# [WHAT THE TASK ASKS]
Transcribe the following entries letter for letter, without the pictures.

# [EXERCISE DATA]
....................

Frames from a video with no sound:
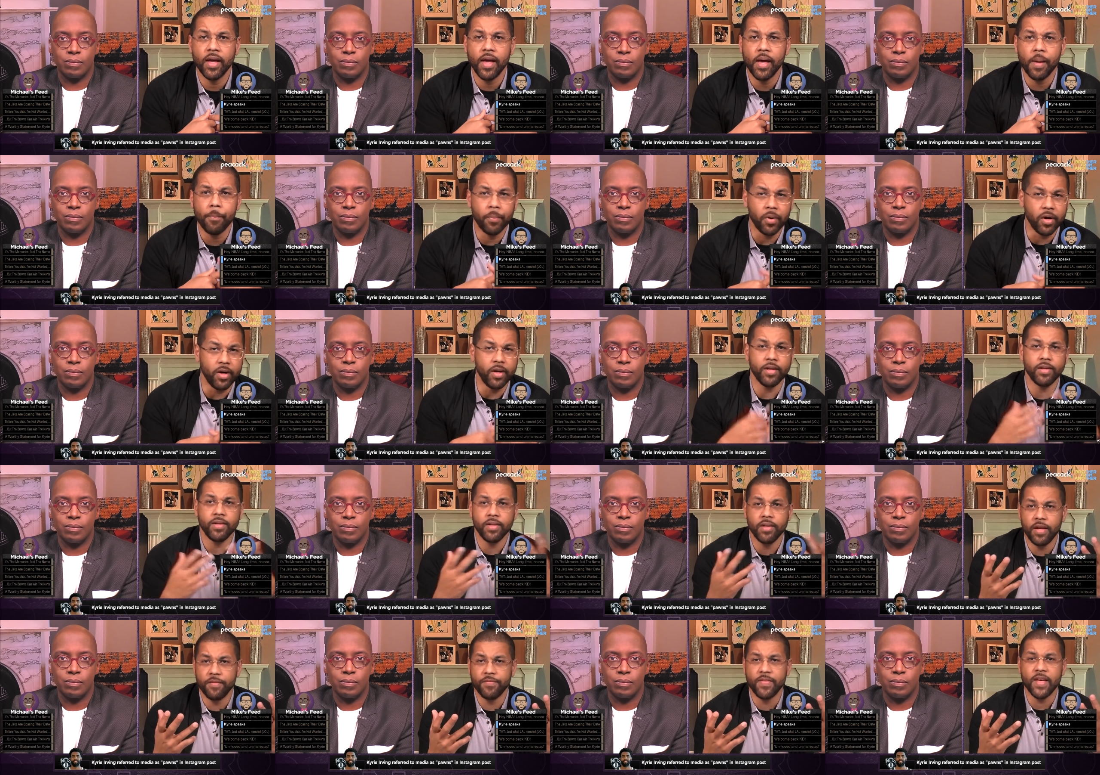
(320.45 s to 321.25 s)
Speaker 1: But
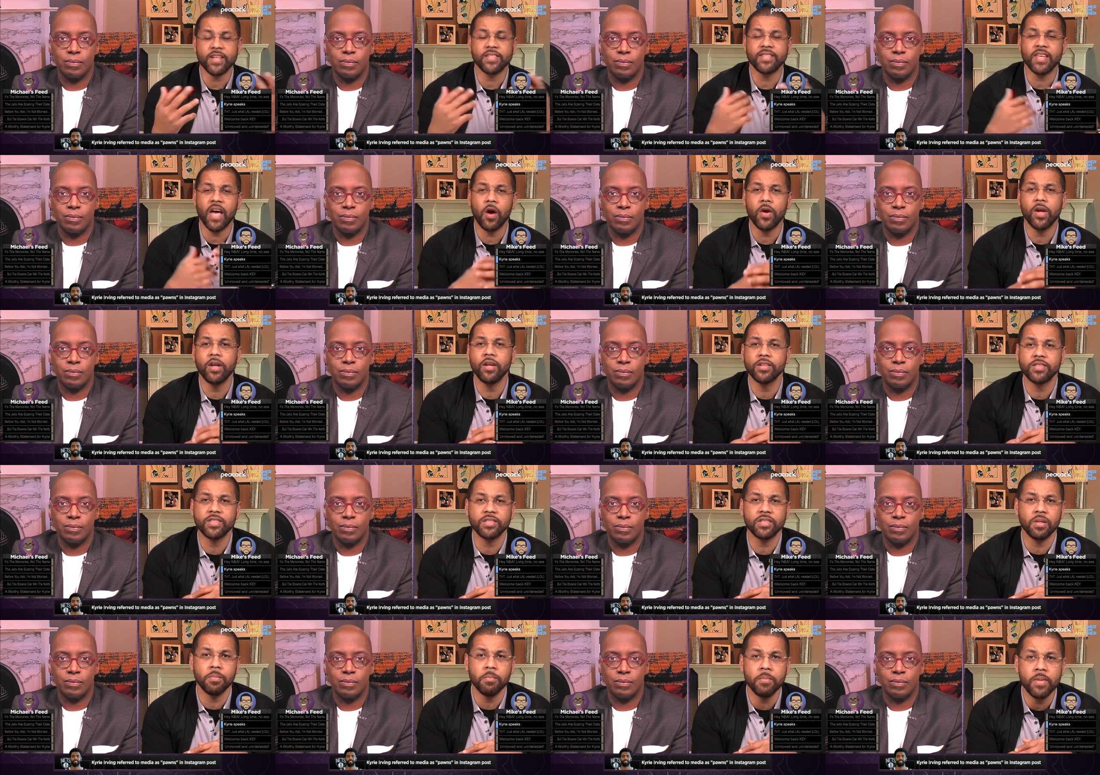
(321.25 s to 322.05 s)
if that's how he looks at
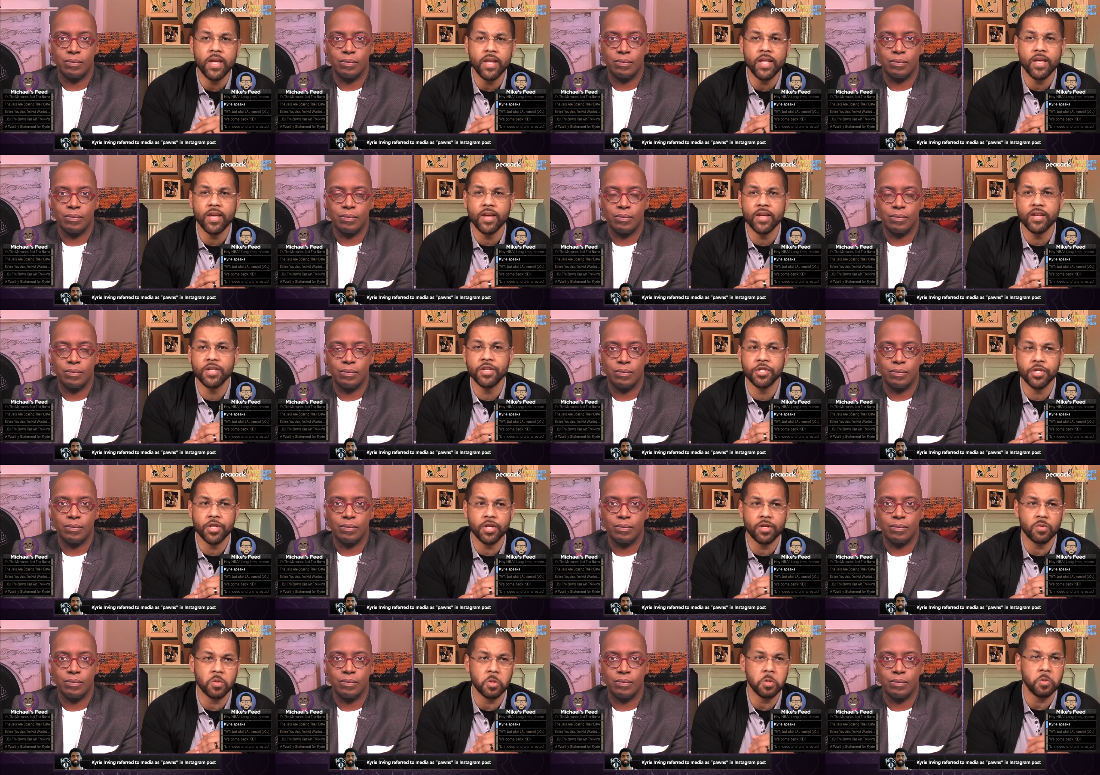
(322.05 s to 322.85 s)
the media in
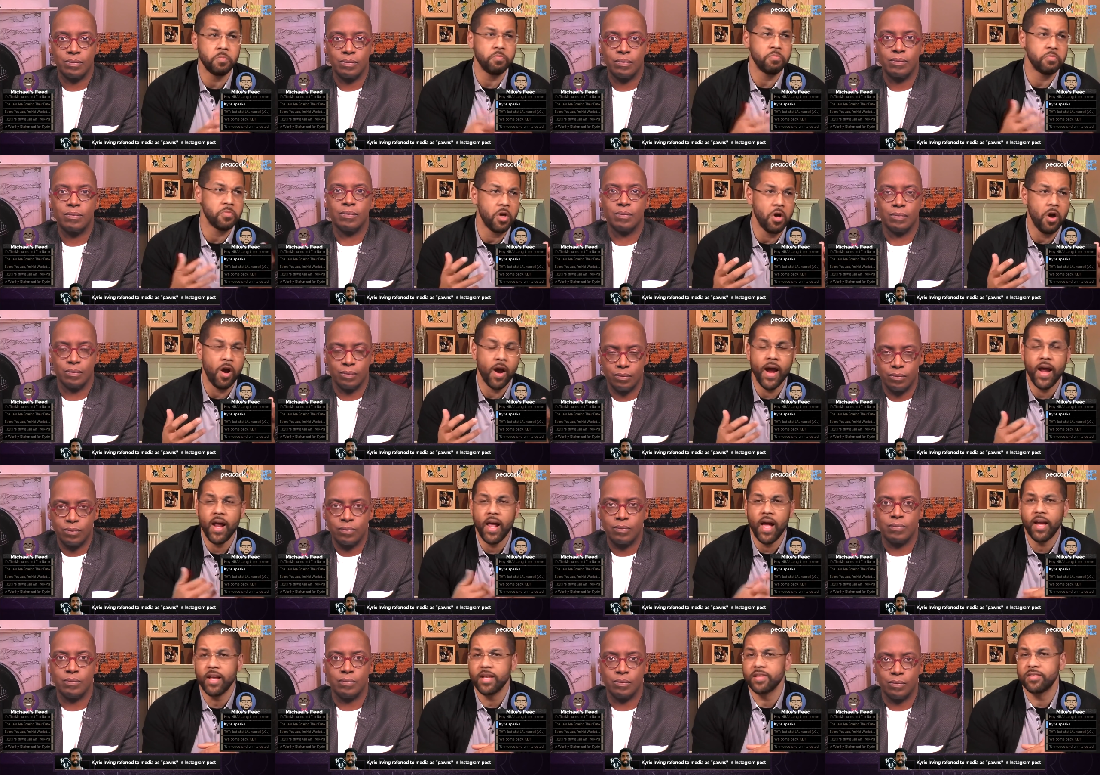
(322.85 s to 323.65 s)
general, all right,
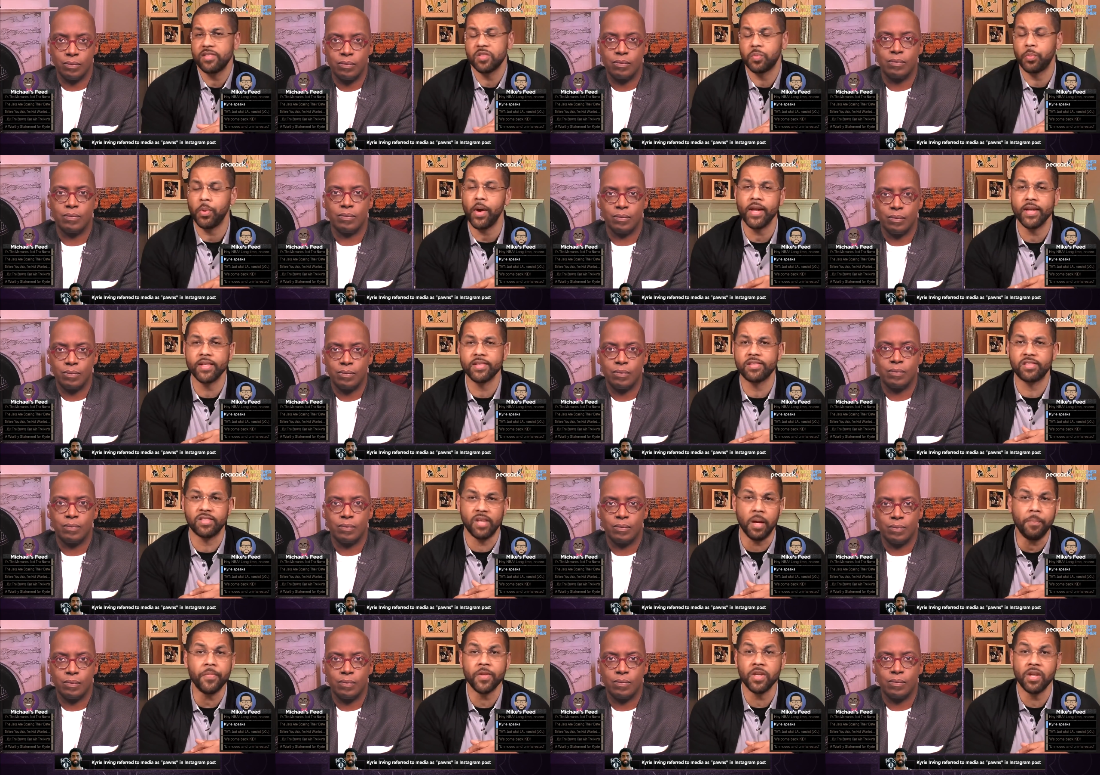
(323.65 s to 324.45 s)
I guess there's probably
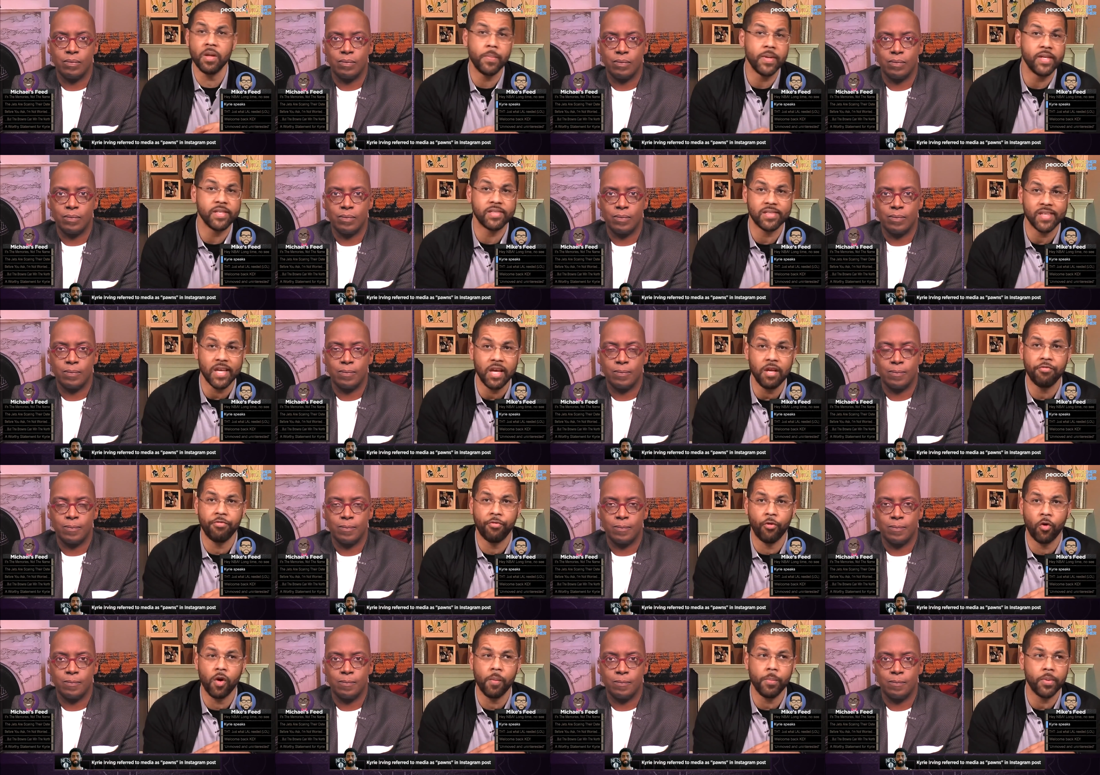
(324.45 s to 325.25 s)
something to be said
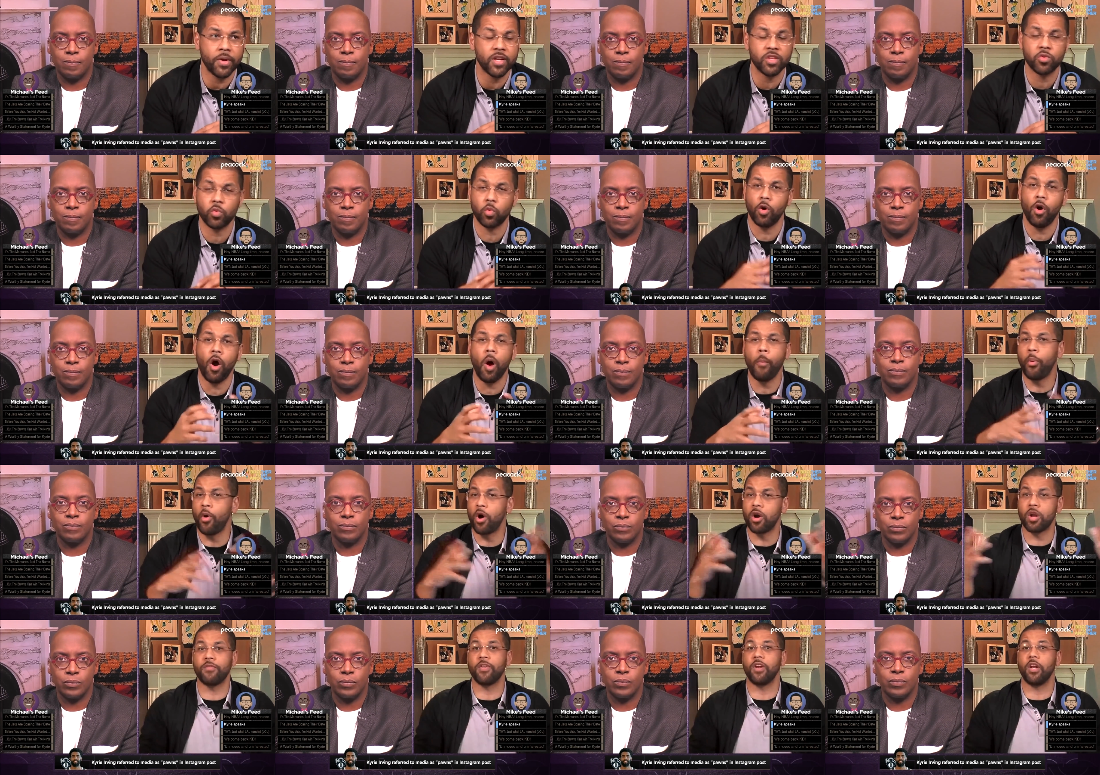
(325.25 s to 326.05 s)
for it because we're all
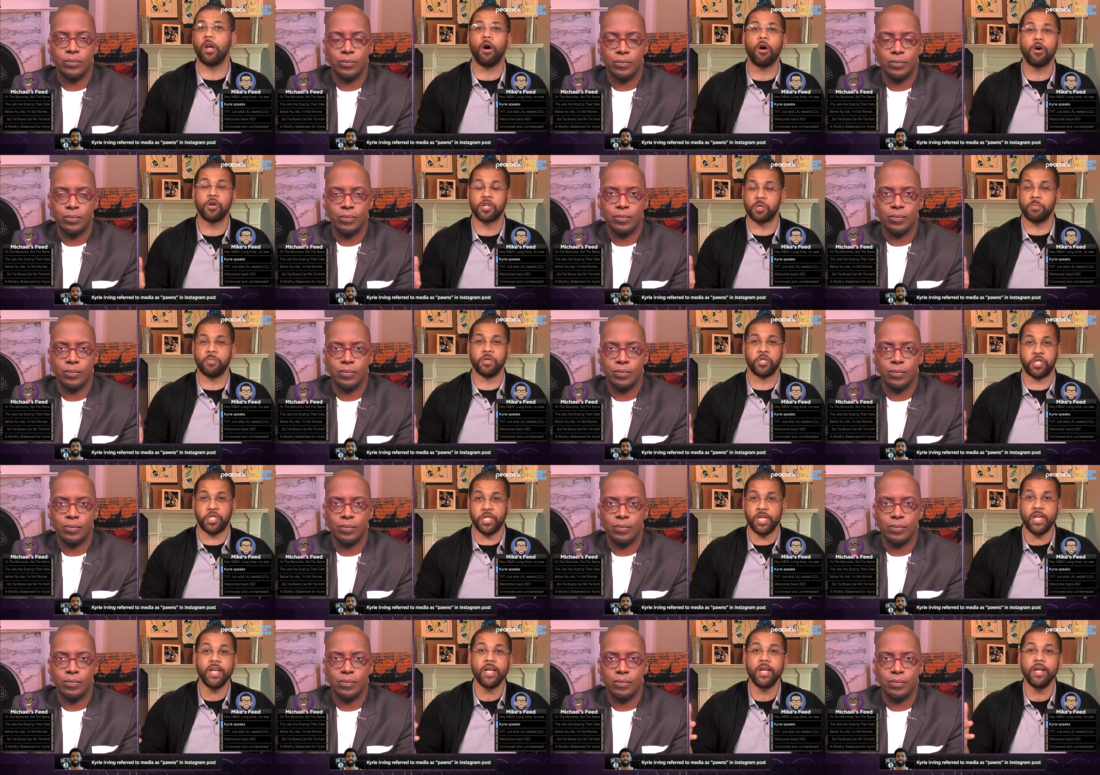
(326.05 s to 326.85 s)
part of a larger
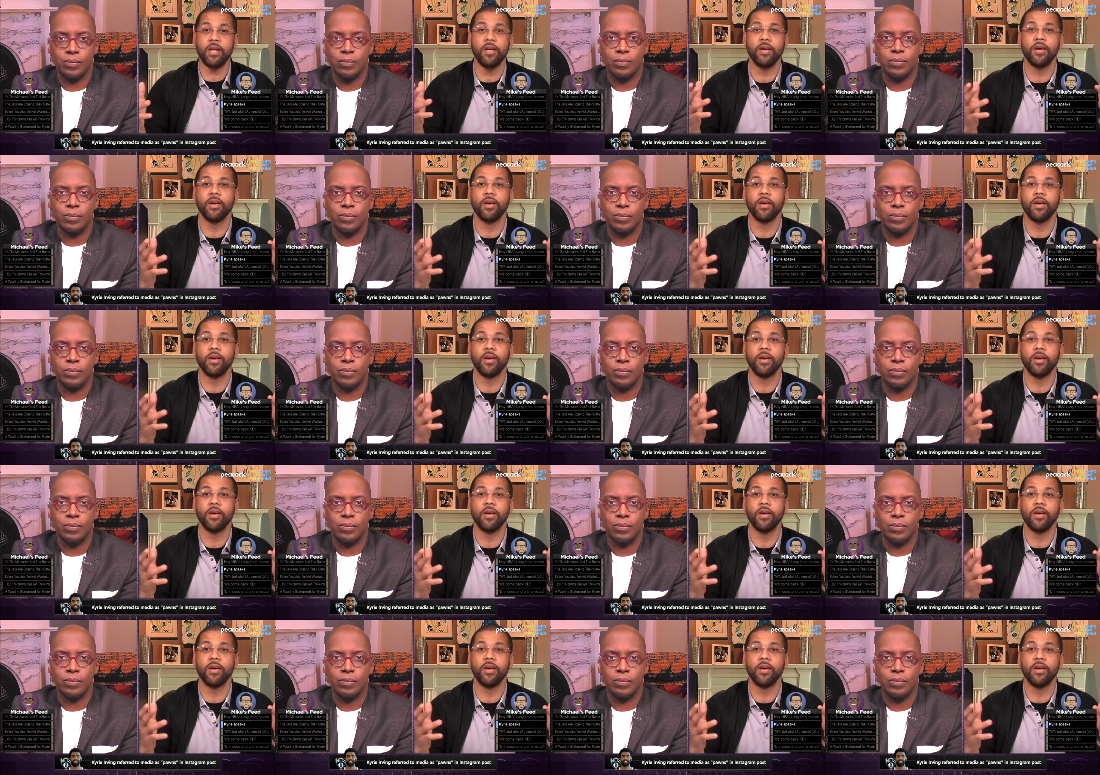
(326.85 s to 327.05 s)
machine.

....................

# [ANSWER TO THE EXERCISE]
Frames from a video with no sound:
(320.45 s to 321.25 s)
Speaker 1: But
(321.25 s to 322.05 s)
if that's how he looks at
(322.05 s to 322.85 s)
the media in
(322.85 s to 323.65 s)
general, all right,
(323.65 s to 324.45 s)
I guess there's probably
(324.45 s to 325.25 s)
something to be said
(325.25 s to 326.05 s)
for it because we're all
(326.05 s to 326.85 s)
part of a larger
(326.85 s to 327.05 s)
machine.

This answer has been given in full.